He walked forward to the silver Cadillac. The doors were locked. Peering through the windows, he saw no personal effects inside. The glove box hung open, looked empty.

Evidence suggested this was a recent trade-in, not yet sent for service prior to resale, so it might sit here undisturbed for a few days. In California, license plates remained on a trade-in, and the buyer drove with no plates on the new vehicle until he received them in the mail.

If the Cadillac had seemed to be an employee’s car, Tim would have moved up the line until he found a possible trade-in, because the sooner someone drove the car, the sooner the missing plates might be noticed.

He removed the tags from the Cadillac and put them on the Honda Accord.

When Tim got behind the wheel again, Linda said, “No service yet. If I were still a writer, I’d write about a psychopath who tracks down someone who failed to keep a guarantee of instant activation.”

“What’s the psycho do when he finds the guy?”

“Deactivates him.”

“You’re still a writer,” he said.

She shook her head. “I don’t know anymore. And if I don’t know, how would
you
know?”

Starting the Honda, he said, “Because we are what we are.”

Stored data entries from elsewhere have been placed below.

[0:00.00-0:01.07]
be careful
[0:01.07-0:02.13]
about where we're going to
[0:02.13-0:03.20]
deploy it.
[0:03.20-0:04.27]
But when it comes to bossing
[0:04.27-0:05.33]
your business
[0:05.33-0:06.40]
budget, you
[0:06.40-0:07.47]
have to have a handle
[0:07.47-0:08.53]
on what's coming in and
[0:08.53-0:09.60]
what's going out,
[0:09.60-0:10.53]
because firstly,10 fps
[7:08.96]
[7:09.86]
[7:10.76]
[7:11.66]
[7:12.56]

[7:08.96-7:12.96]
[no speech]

“That’s very deep. If I ever write another book, I’ll use that for sure.”

“I thought I could be just a mason. I’m a mason, all right, but I’m still what I was, too.”

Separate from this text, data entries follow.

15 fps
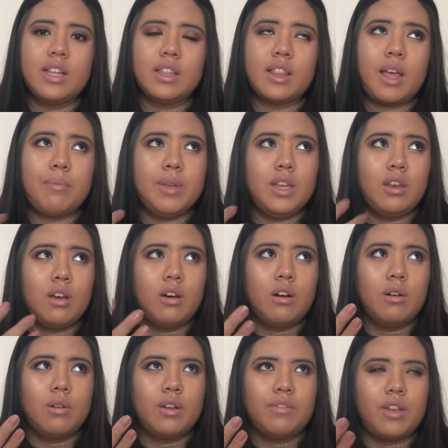Let me
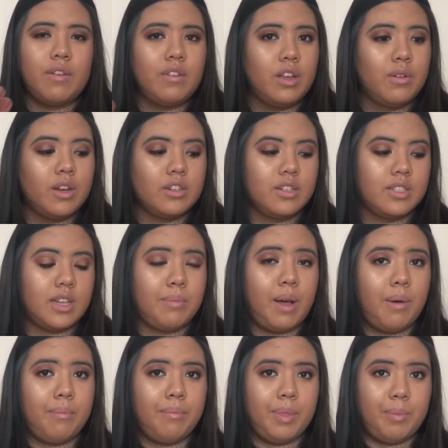know if you have any questions
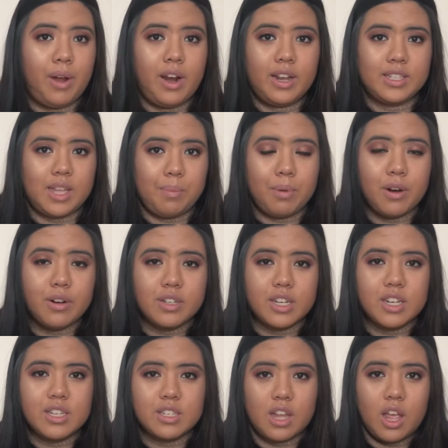about the products I
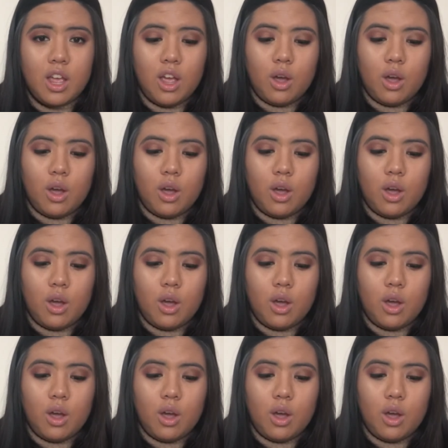purchased,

As he pulled away from the curb, he could feel that green gaze all over his face.

“And what is it that you were?” she asked.

“My dad is a mason, too, and a damn good one. Being a mason defines him like it doesn’t seem to totally define me, though I wish it did.”

“Your dad is a mason,” she said almost with wonder, as if he had revealed something magical.

“Why’s that surprising? Tradesmen tend to pass the trade on to their kids, or try to.”

“This is going to sound stupid. But since you showed up at my place, everything’s been going so fast…it never occurred to me to think did you have a father. Do you like him?”

“Do I like him? Why wouldn’t I like him?”

“Fathers and sons, it’s not always a sure thing.”

“He’s a great guy. He’s the best.”

“My God, you have a mother, too, don’t you?”

“Well, my dad’s not an amoeba, he didn’t just divide in two and there I was.”

“Oh, my God,” she said softly, with a kind of awe, “what’s your mother’s name?”

“Oh, my God, her name is Mary.”

“Mary,” she said, as though she had never heard the name before, as though it were musical and sweet upon the tongue. “Is she really wonderful?”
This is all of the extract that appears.